## Task description
Copy the data that appears below exactly. Drop the pictures.
-.-.-
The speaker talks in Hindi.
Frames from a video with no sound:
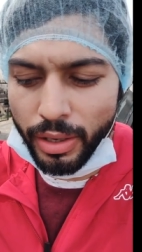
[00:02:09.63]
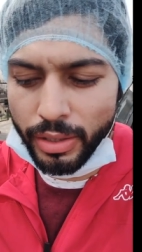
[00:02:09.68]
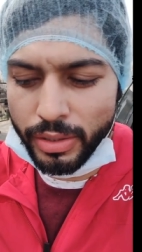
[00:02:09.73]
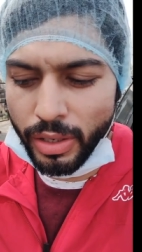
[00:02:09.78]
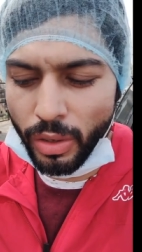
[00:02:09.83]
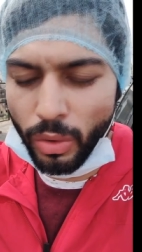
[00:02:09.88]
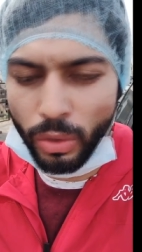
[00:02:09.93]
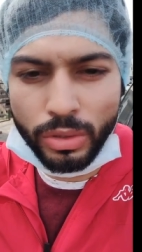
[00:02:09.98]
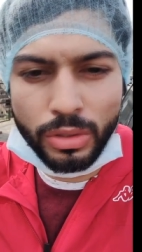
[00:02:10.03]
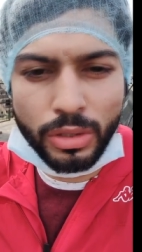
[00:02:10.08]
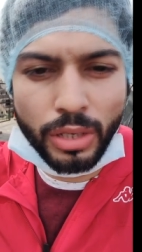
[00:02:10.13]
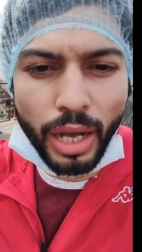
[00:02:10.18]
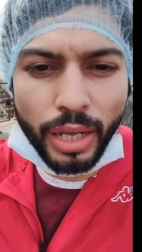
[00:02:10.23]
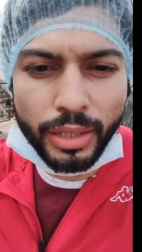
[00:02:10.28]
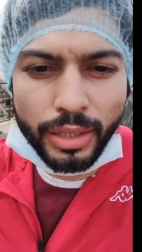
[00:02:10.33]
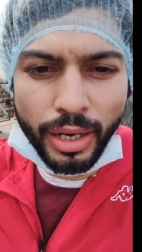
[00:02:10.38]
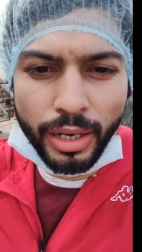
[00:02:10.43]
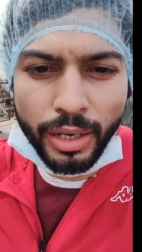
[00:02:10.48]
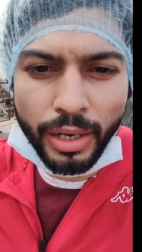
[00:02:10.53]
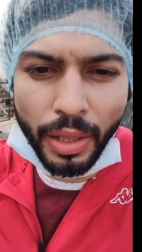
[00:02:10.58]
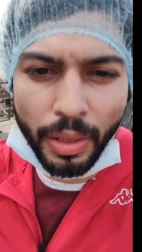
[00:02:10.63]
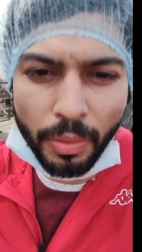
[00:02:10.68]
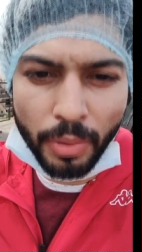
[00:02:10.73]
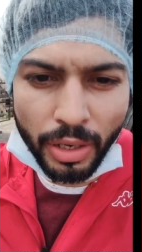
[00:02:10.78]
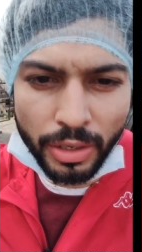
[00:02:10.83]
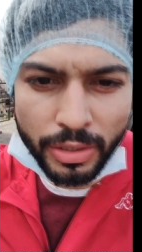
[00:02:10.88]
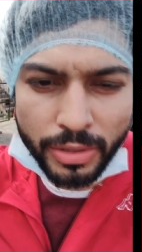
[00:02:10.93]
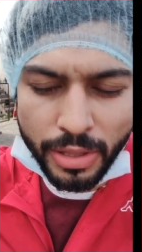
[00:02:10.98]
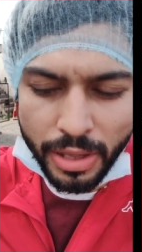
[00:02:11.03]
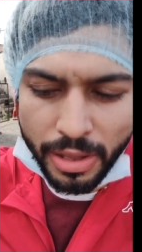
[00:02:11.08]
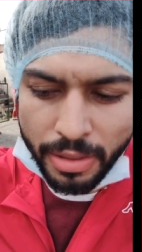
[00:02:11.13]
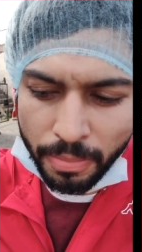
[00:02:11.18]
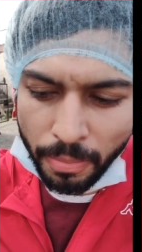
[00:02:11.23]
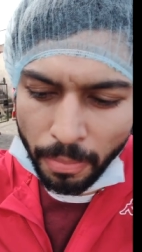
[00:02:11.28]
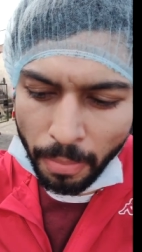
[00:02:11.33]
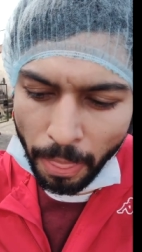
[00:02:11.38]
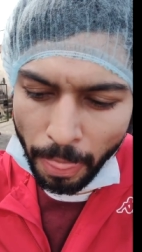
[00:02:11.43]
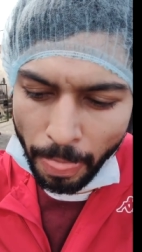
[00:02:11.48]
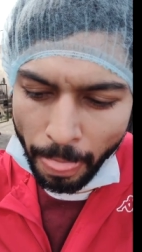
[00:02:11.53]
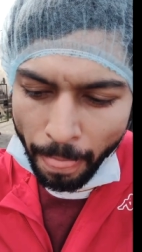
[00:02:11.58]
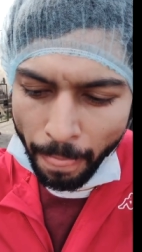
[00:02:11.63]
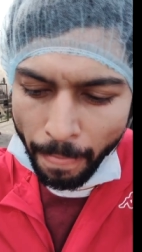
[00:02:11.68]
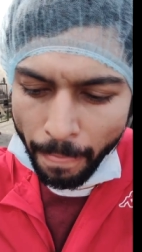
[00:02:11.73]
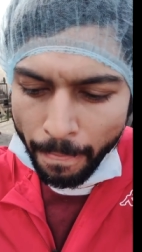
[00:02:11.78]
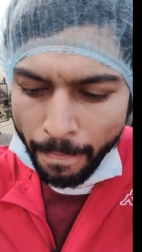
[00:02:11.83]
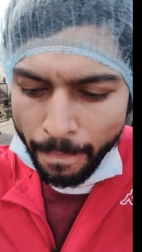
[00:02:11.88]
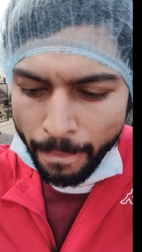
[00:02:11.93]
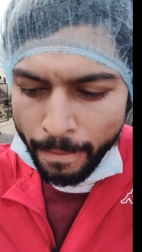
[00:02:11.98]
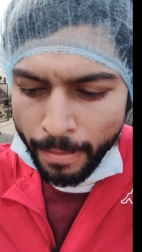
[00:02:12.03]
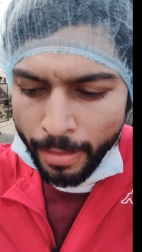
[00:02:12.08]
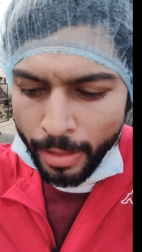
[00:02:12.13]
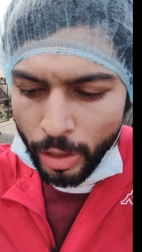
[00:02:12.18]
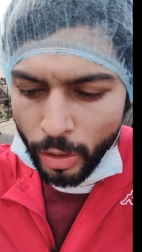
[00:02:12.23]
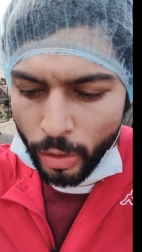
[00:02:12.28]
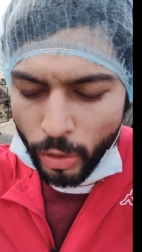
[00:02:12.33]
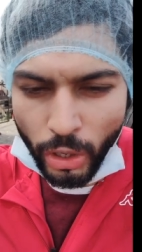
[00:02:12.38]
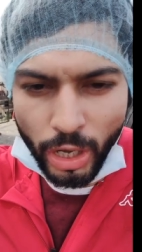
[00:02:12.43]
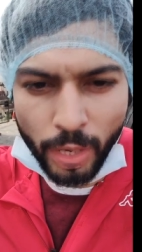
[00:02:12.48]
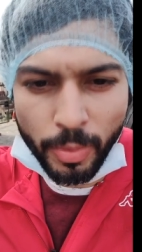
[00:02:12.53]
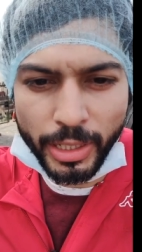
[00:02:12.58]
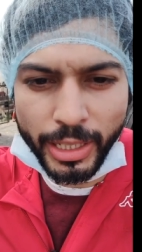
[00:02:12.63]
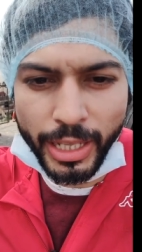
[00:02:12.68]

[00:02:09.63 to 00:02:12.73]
ऐसे कुछ सात आठ लेबरर्स थे उन्होंने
-.-.-
## Response area
The speaker talks in Hindi.
Frames from a video with no sound:
[00:02:09.63]
[00:02:09.68]
[00:02:09.73]
[00:02:09.78]
[00:02:09.83]
[00:02:09.88]
[00:02:09.93]
[00:02:09.98]
[00:02:10.03]
[00:02:10.08]
[00:02:10.13]
[00:02:10.18]
[00:02:10.23]
[00:02:10.28]
[00:02:10.33]
[00:02:10.38]
[00:02:10.43]
[00:02:10.48]
[00:02:10.53]
[00:02:10.58]
[00:02:10.63]
[00:02:10.68]
[00:02:10.73]
[00:02:10.78]
[00:02:10.83]
[00:02:10.88]
[00:02:10.93]
[00:02:10.98]
[00:02:11.03]
[00:02:11.08]
[00:02:11.13]
[00:02:11.18]
[00:02:11.23]
[00:02:11.28]
[00:02:11.33]
[00:02:11.38]
[00:02:11.43]
[00:02:11.48]
[00:02:11.53]
[00:02:11.58]
[00:02:11.63]
[00:02:11.68]
[00:02:11.73]
[00:02:11.78]
[00:02:11.83]
[00:02:11.88]
[00:02:11.93]
[00:02:11.98]
[00:02:12.03]
[00:02:12.08]
[00:02:12.13]
[00:02:12.18]
[00:02:12.23]
[00:02:12.28]
[00:02:12.33]
[00:02:12.38]
[00:02:12.43]
[00:02:12.48]
[00:02:12.53]
[00:02:12.58]
[00:02:12.63]
[00:02:12.68]

[00:02:09.63 to 00:02:12.73]
ऐसे कुछ सात आठ लेबरर्स थे उन्होंने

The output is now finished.